Highlights & Insights¶
- Dual-Purpose PRM: Uses the same Perceval model for both training (token-level advantage) and inference (truncation-regeneration), making it resource-efficient.
- Perception as a Breakthrough: Instead of attempting to verify every reasoning step, the focus is narrowed to perception—assertions that can be ground-truthed against the image. This makes automated labeling and token-level localization feasible.
- Transferable Formula: The modulation \(\hat{A}'_{i,t}=\hat{A}_i-\alpha m_{i,t}|\hat{A}_i|\) can be applied to other RLVR tasks where error spans can be localized (e.g., code execution or tool calls).
Limitations & Future Work¶
- Relies on a strong teacher model for labels; PRM quality is capped by the teacher's hallucination detection capability.
- Gains are concentrated in perception-dense tasks; logical tasks might see diminished or slightly negative results without careful data-conditioned execution.

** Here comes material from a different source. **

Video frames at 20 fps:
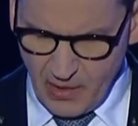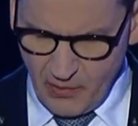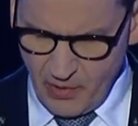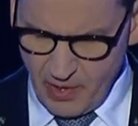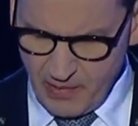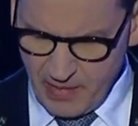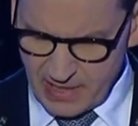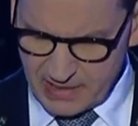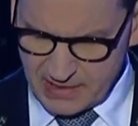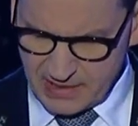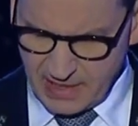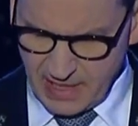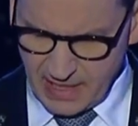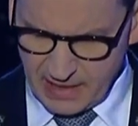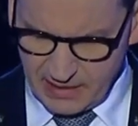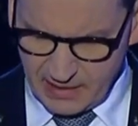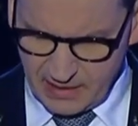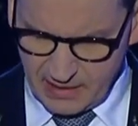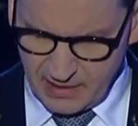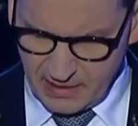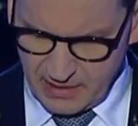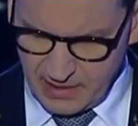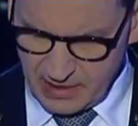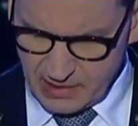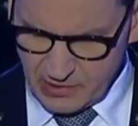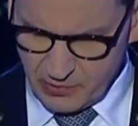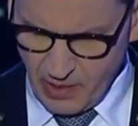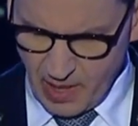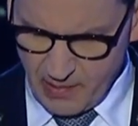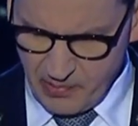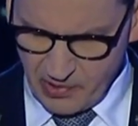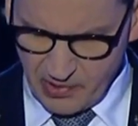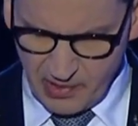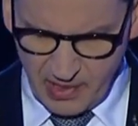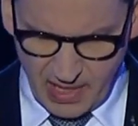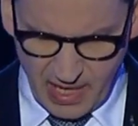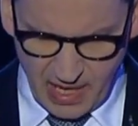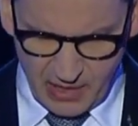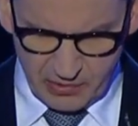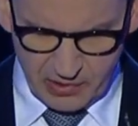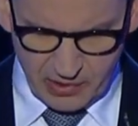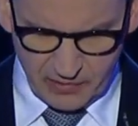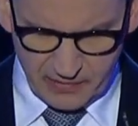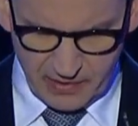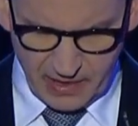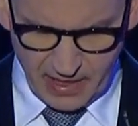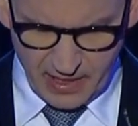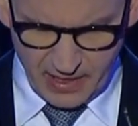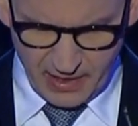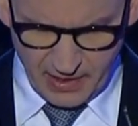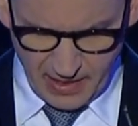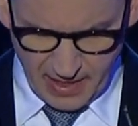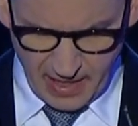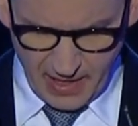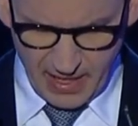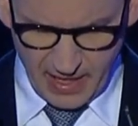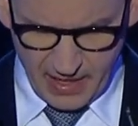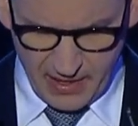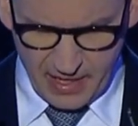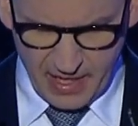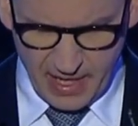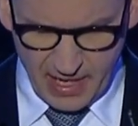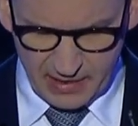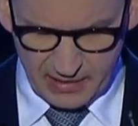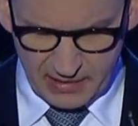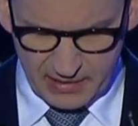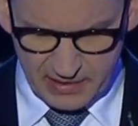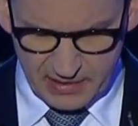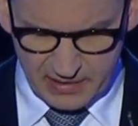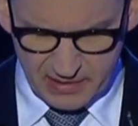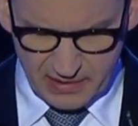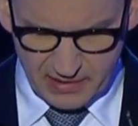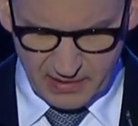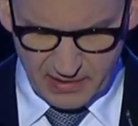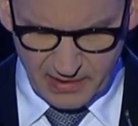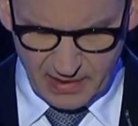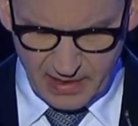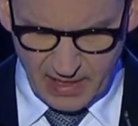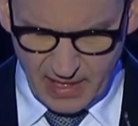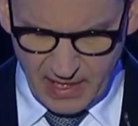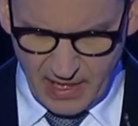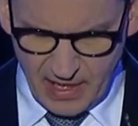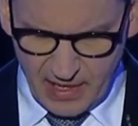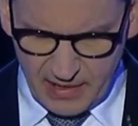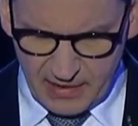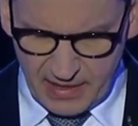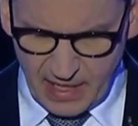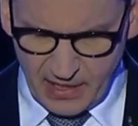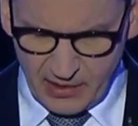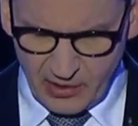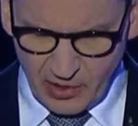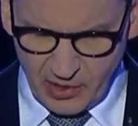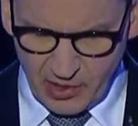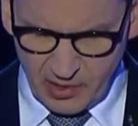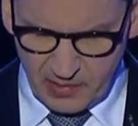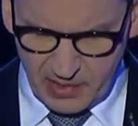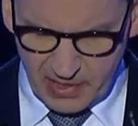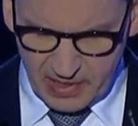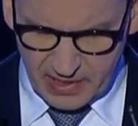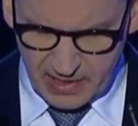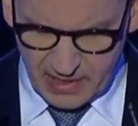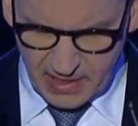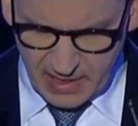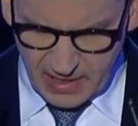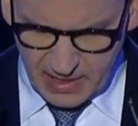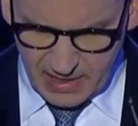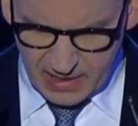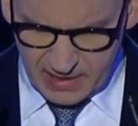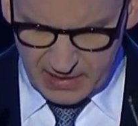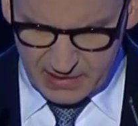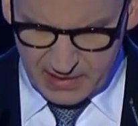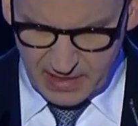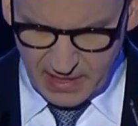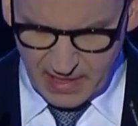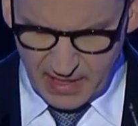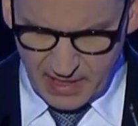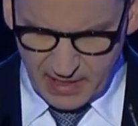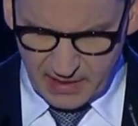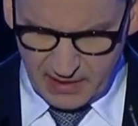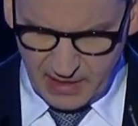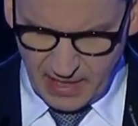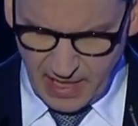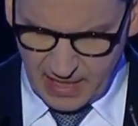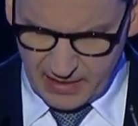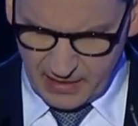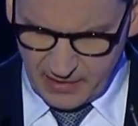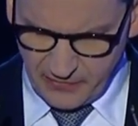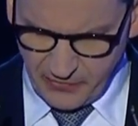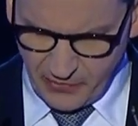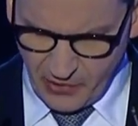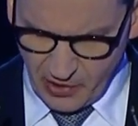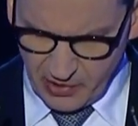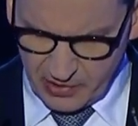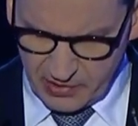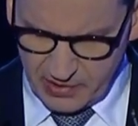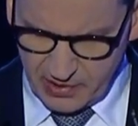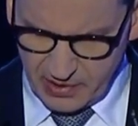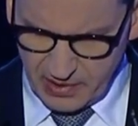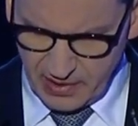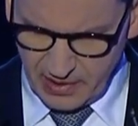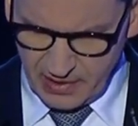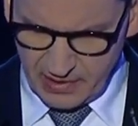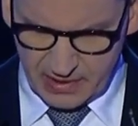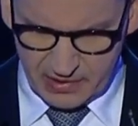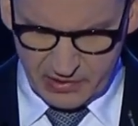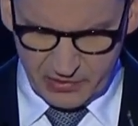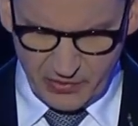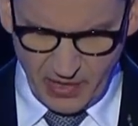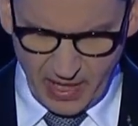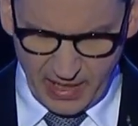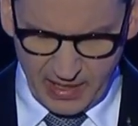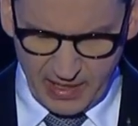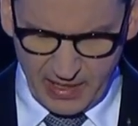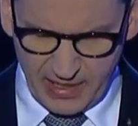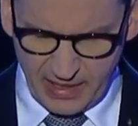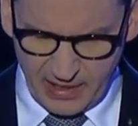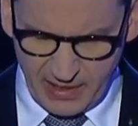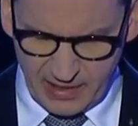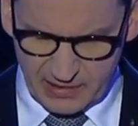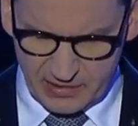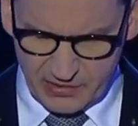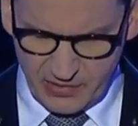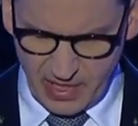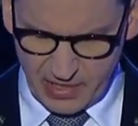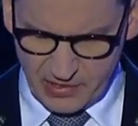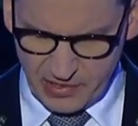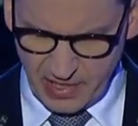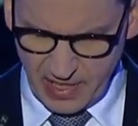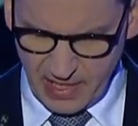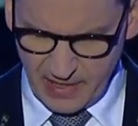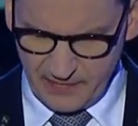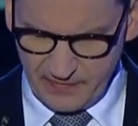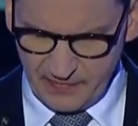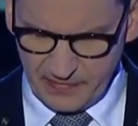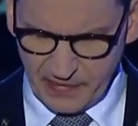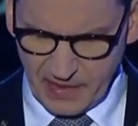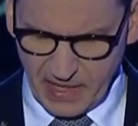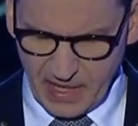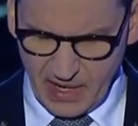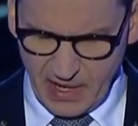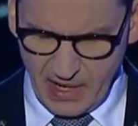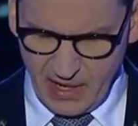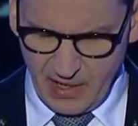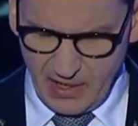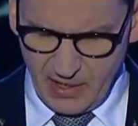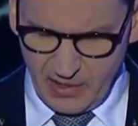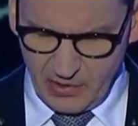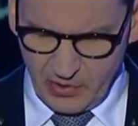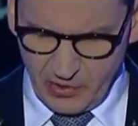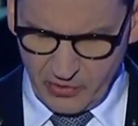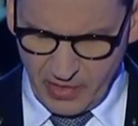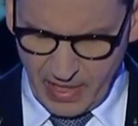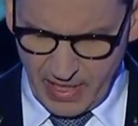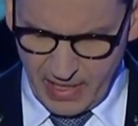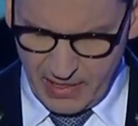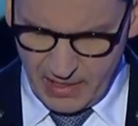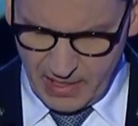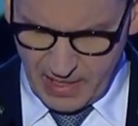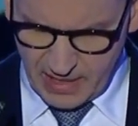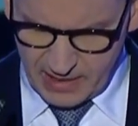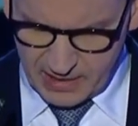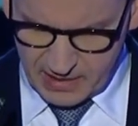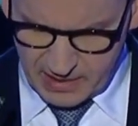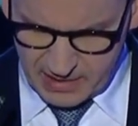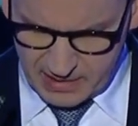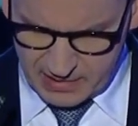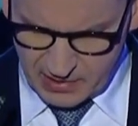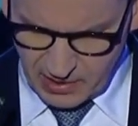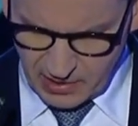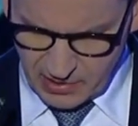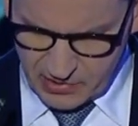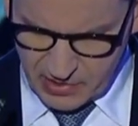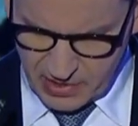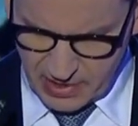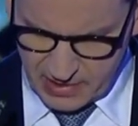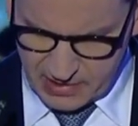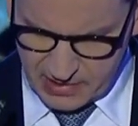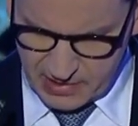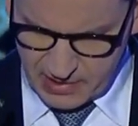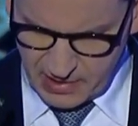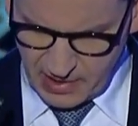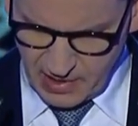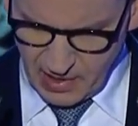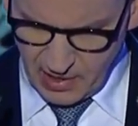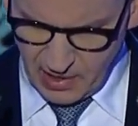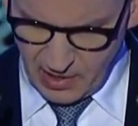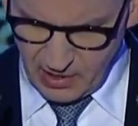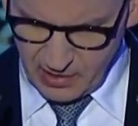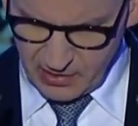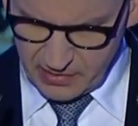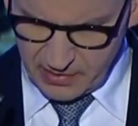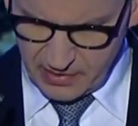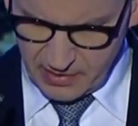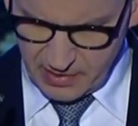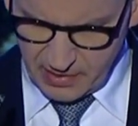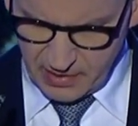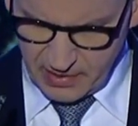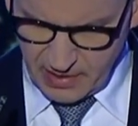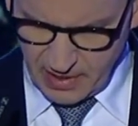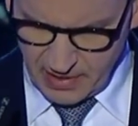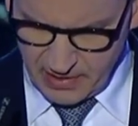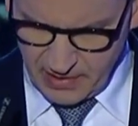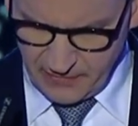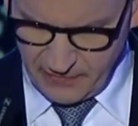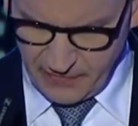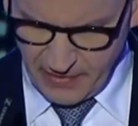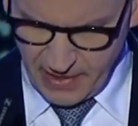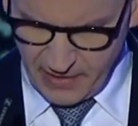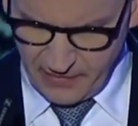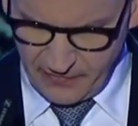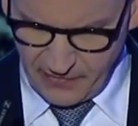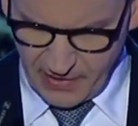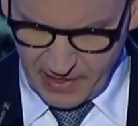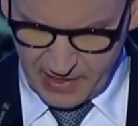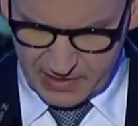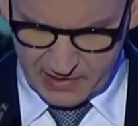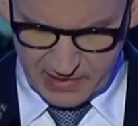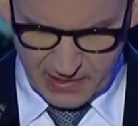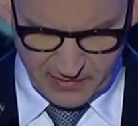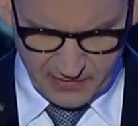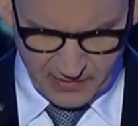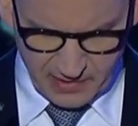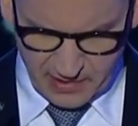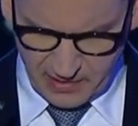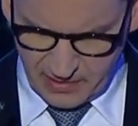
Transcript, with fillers: We must get this weapon out of the, her hands. The economy is the, the other front in the struggle against Russia. Ukrainian soldiers hold the, the first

- Truncate-regenerate depends on exact string matching; localization may fail if the PRM output deviates slightly from the reasoning chain.
- Test-time scaling involves a trade-off between additional computation (iterations \(k\)) and latency.
Related Work & Insights¶
- vs GRPO / RLVR (VLM-R1, LMM-R1): These use sequence-level rewards; this paper uses PRM to provide token-level signals, improving credit assignment in perception tasks.
- vs R1-VL (StepGRPO): While both aim for dense rewards, R1-VL uses rule-based step rewards. This paper uses a learned, interpretable PRM that identifies specific failure modes.
- vs DeepEyes / Pixel-Reasoner: These utilize external tools or pixel-level operations; this paper modifies the reward side without changing the policy's action space, making it more lightweight.
Rating¶
- Novelty: ⭐⭐⭐⭐ Combining perception-centric PRM with token-level advantages and truncation-regeneration is a novel synthesis.
- Experimental Thoroughness: ⭐⭐⭐⭐ Broad coverage across 8 benchmarks; includes TTS and generalization analysis.
- Writing Quality: ⭐⭐⭐⭐ Clear logical flow from motivation to generalization findings.
- Value: ⭐⭐⭐⭐ The finding that perception-specific supervision generalizes to overall reasoning is highly practical for VLM post-training.